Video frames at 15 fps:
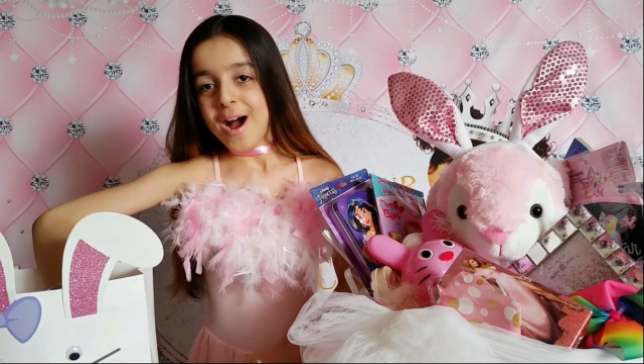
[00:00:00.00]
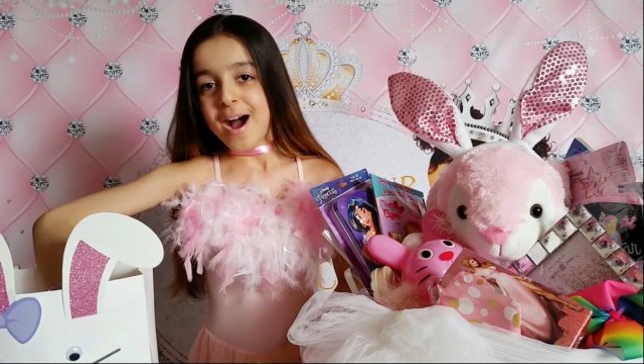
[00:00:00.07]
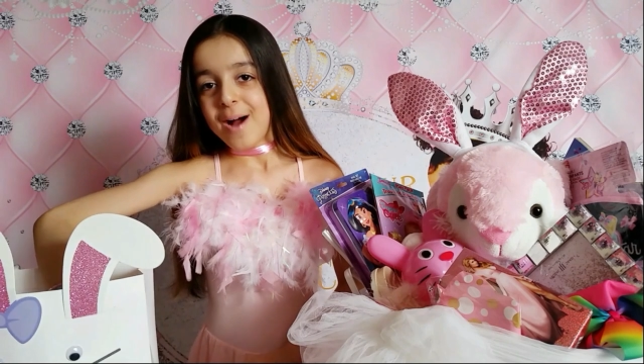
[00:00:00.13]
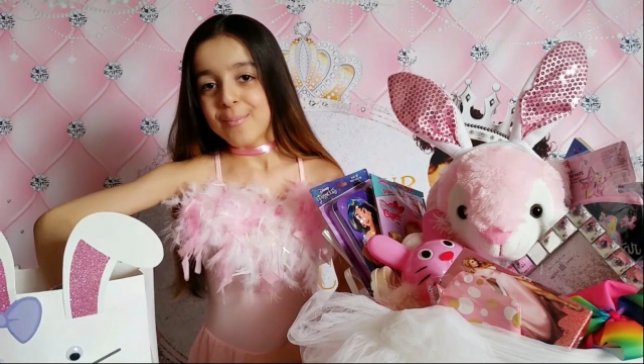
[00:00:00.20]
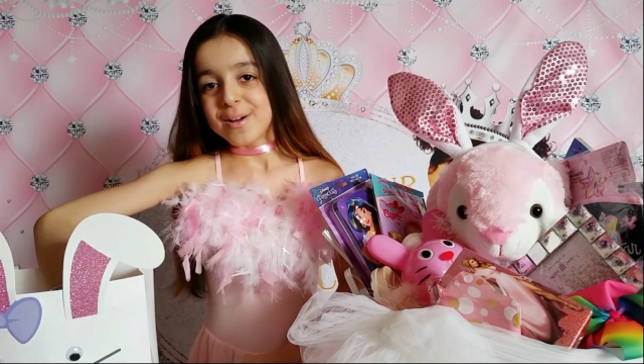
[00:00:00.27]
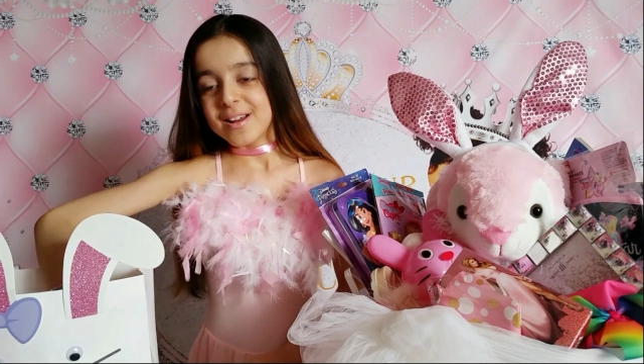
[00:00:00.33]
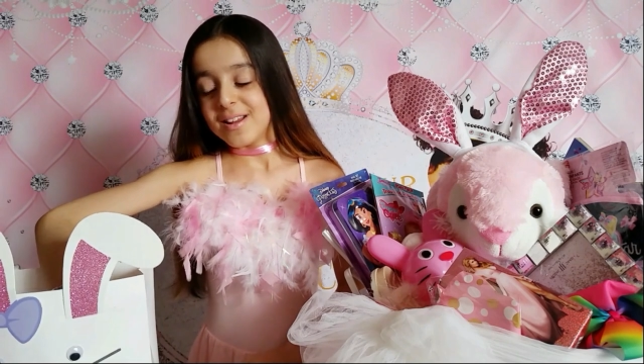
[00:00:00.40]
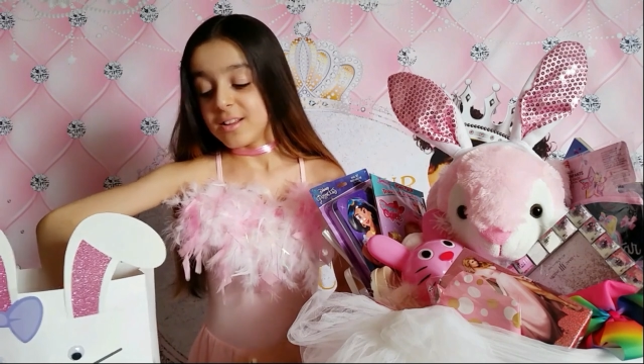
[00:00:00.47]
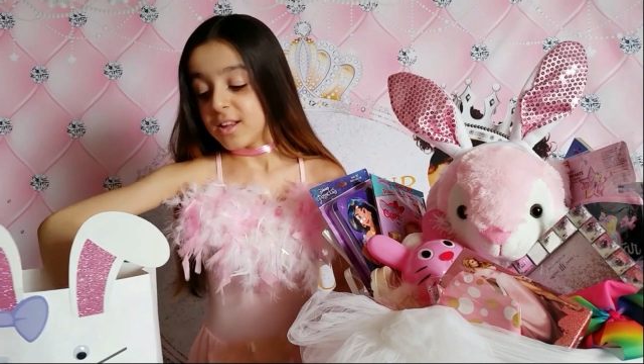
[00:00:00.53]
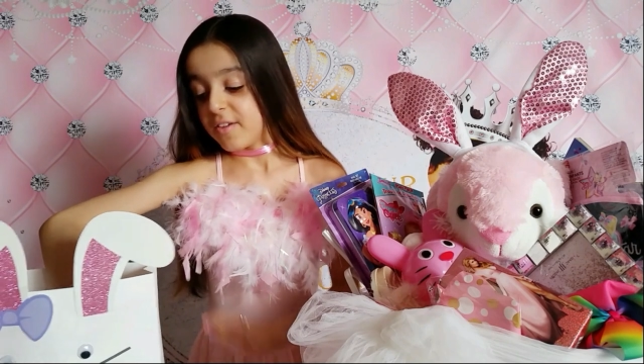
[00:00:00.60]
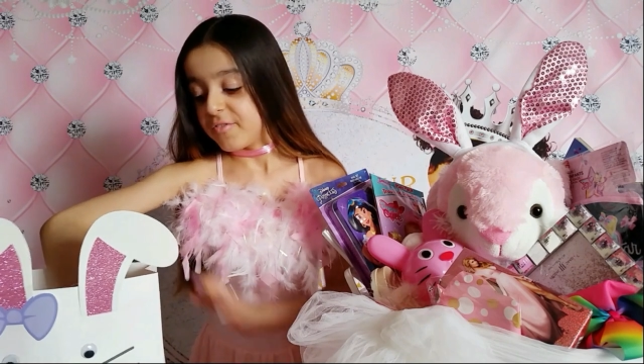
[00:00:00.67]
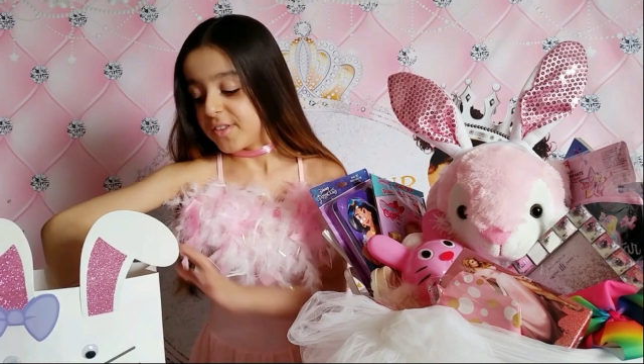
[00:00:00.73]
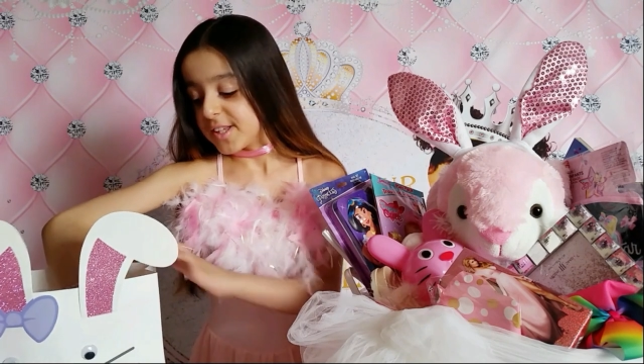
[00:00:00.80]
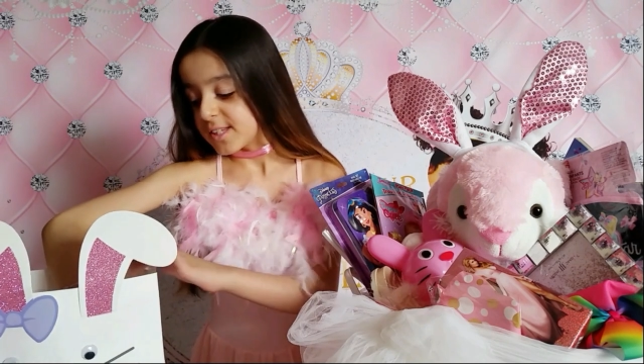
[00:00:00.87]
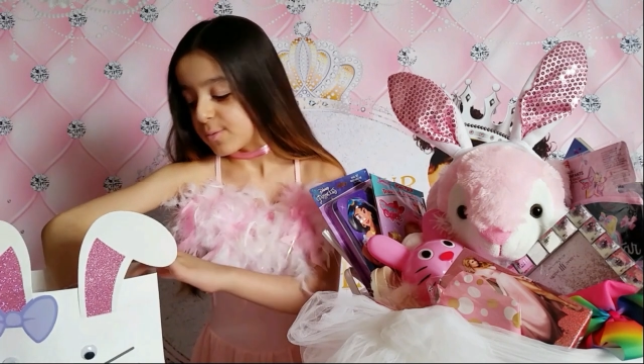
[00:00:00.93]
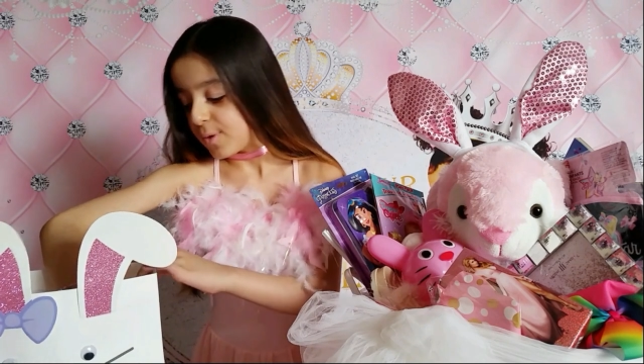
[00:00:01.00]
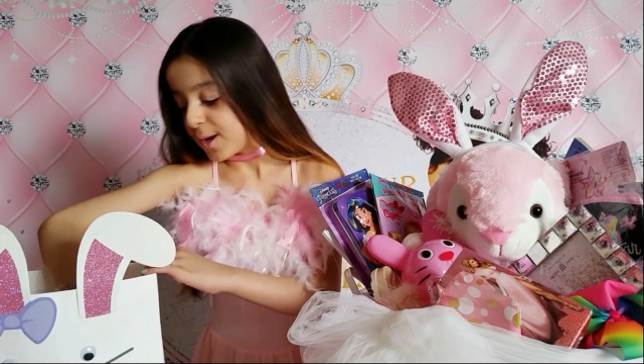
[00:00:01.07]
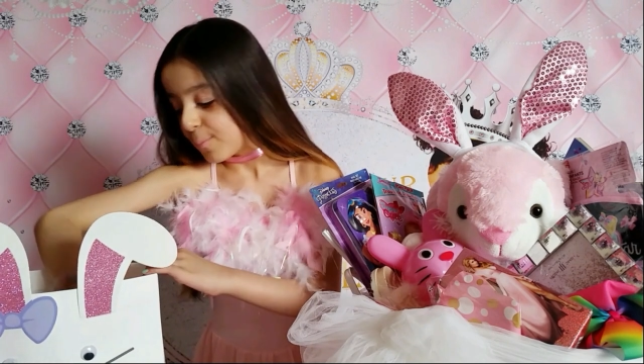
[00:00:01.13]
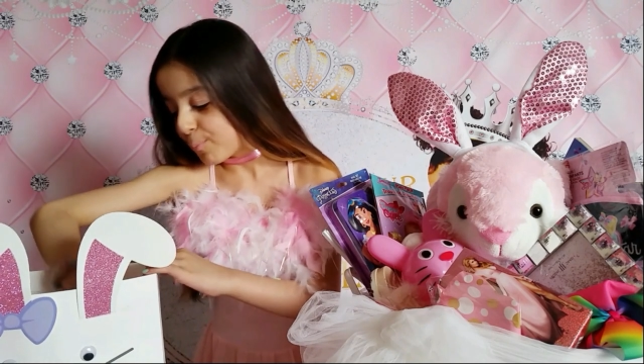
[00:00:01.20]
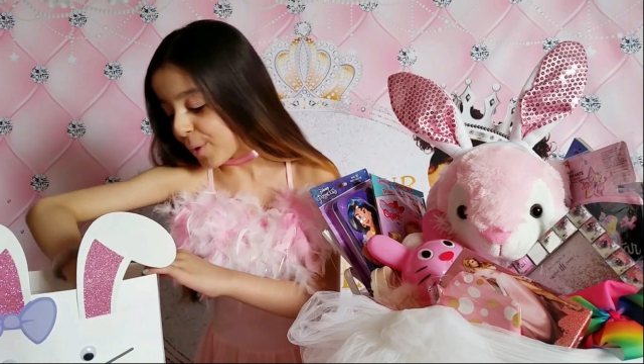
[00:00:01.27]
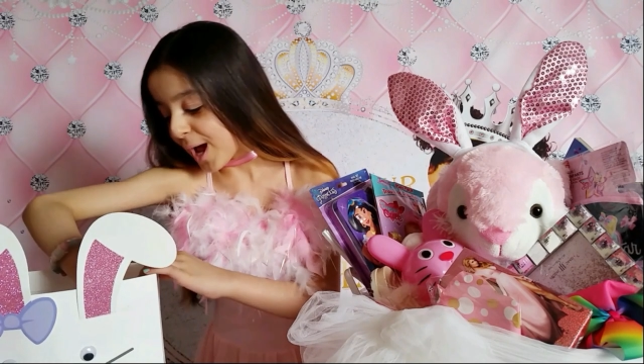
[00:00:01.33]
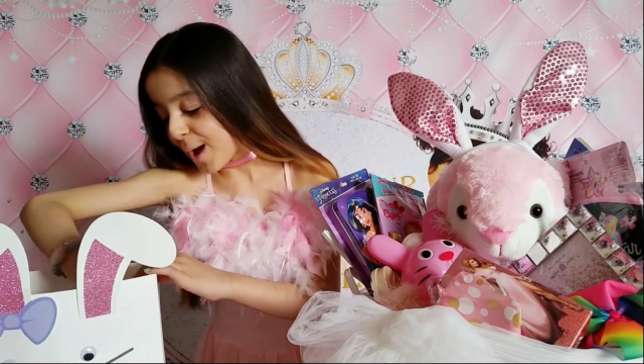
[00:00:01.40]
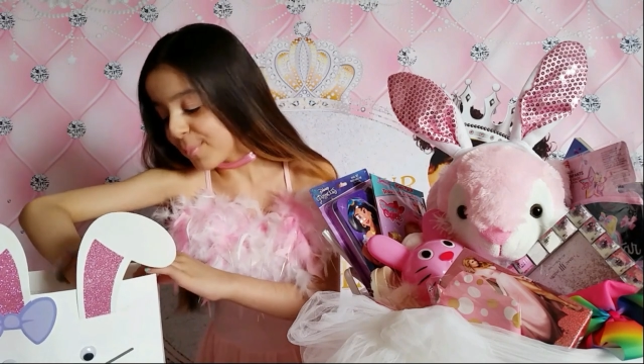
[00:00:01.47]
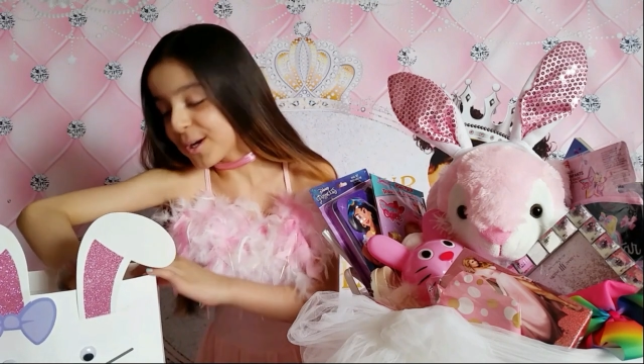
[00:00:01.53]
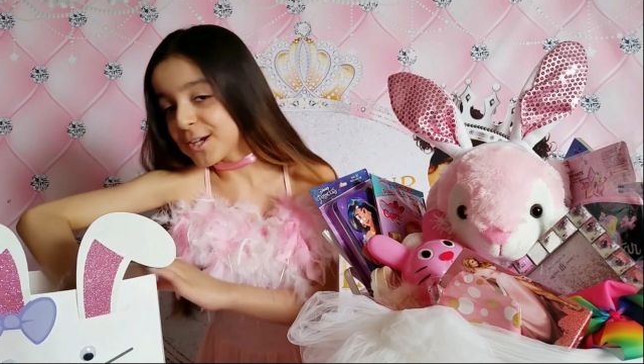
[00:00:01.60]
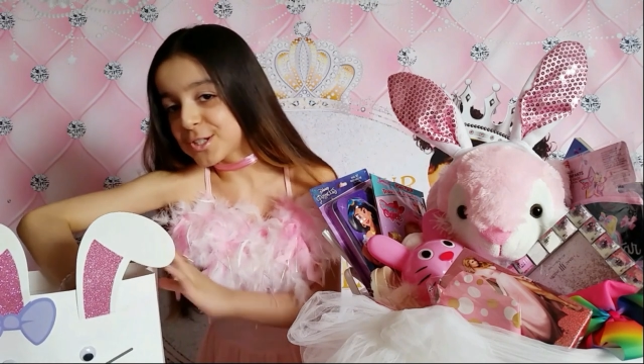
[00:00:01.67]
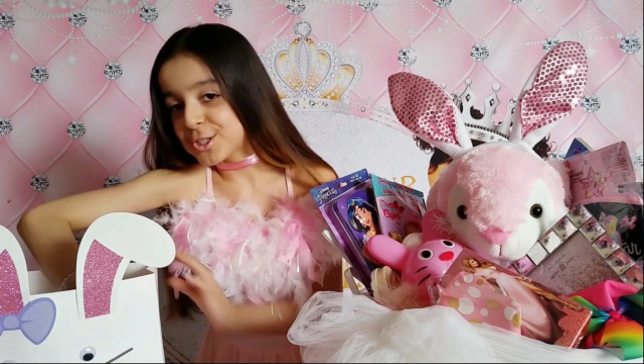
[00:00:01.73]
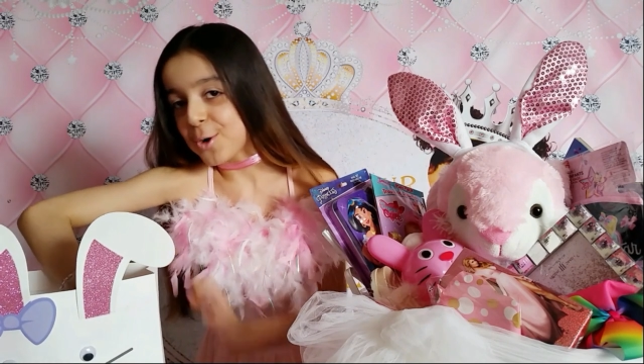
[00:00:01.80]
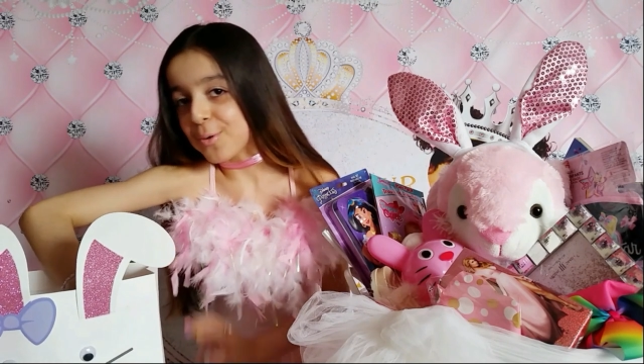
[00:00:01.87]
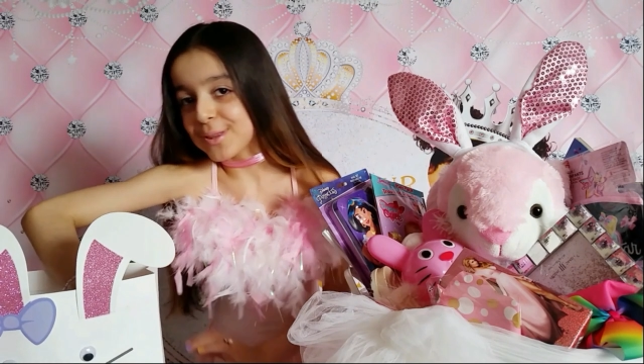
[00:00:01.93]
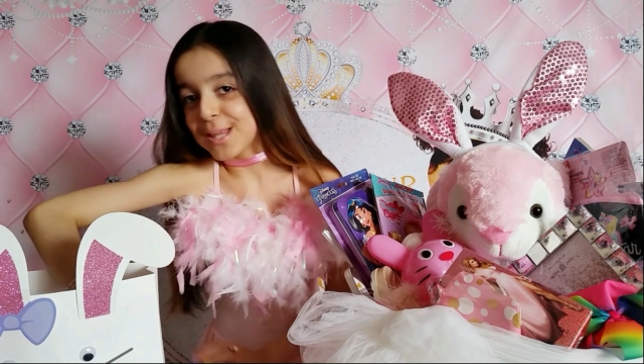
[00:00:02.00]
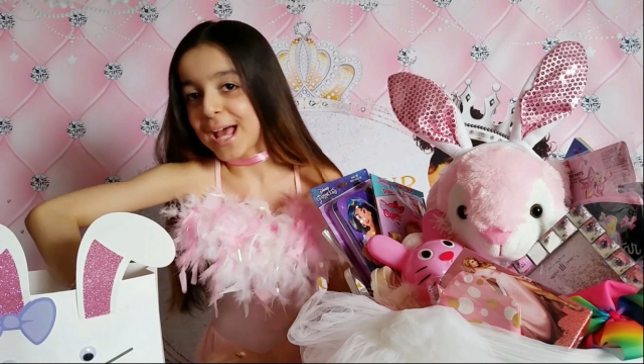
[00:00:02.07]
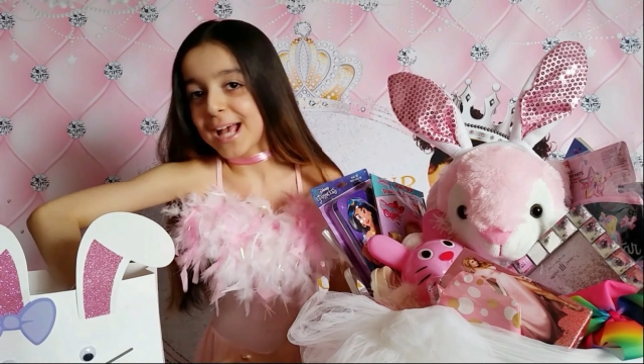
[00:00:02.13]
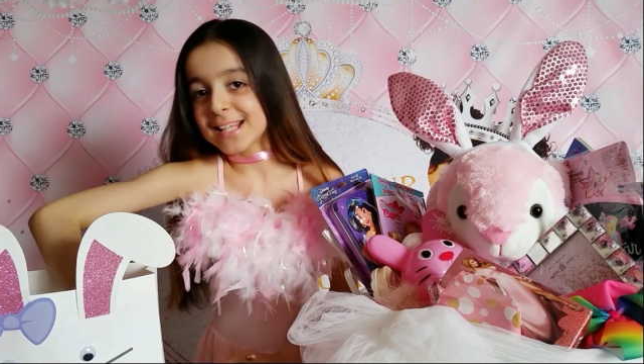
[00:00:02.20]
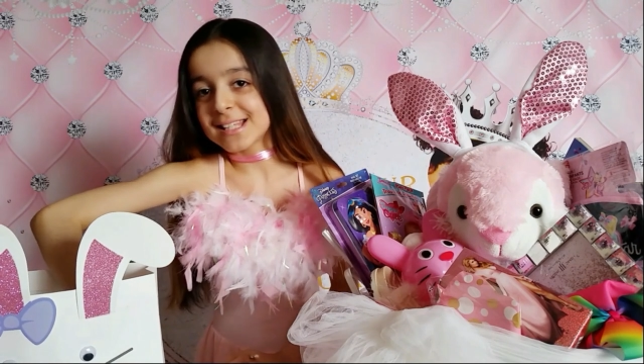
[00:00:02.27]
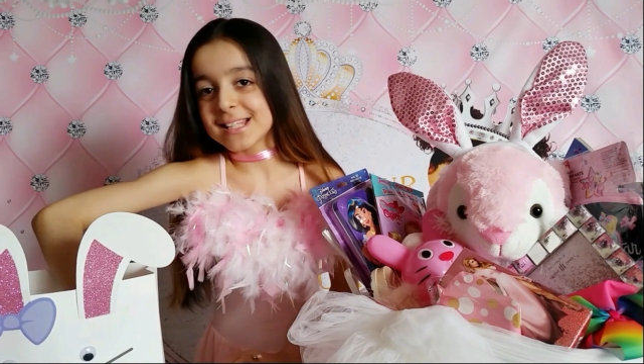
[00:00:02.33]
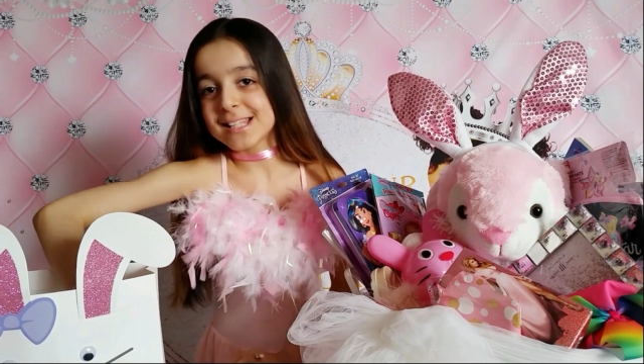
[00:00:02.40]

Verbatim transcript: I'm gonna love this one. But I'm gonna show it last.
——
Reproduce exactly, and only, the part of the entries above that runs from the line with "[00:00:01.33]" to the last line, both included. Pictures stay out.

Written response:
[00:00:01.33]
[00:00:01.40]
[00:00:01.47]
[00:00:01.53]
[00:00:01.60]
[00:00:01.67]
[00:00:01.73]
[00:00:01.80]
[00:00:01.87]
[00:00:01.93]
[00:00:02.00]
[00:00:02.07]
[00:00:02.13]
[00:00:02.20]
[00:00:02.27]
[00:00:02.33]
[00:00:02.40]

Verbatim transcript: I'm gonna love this one. But I'm gonna show it last.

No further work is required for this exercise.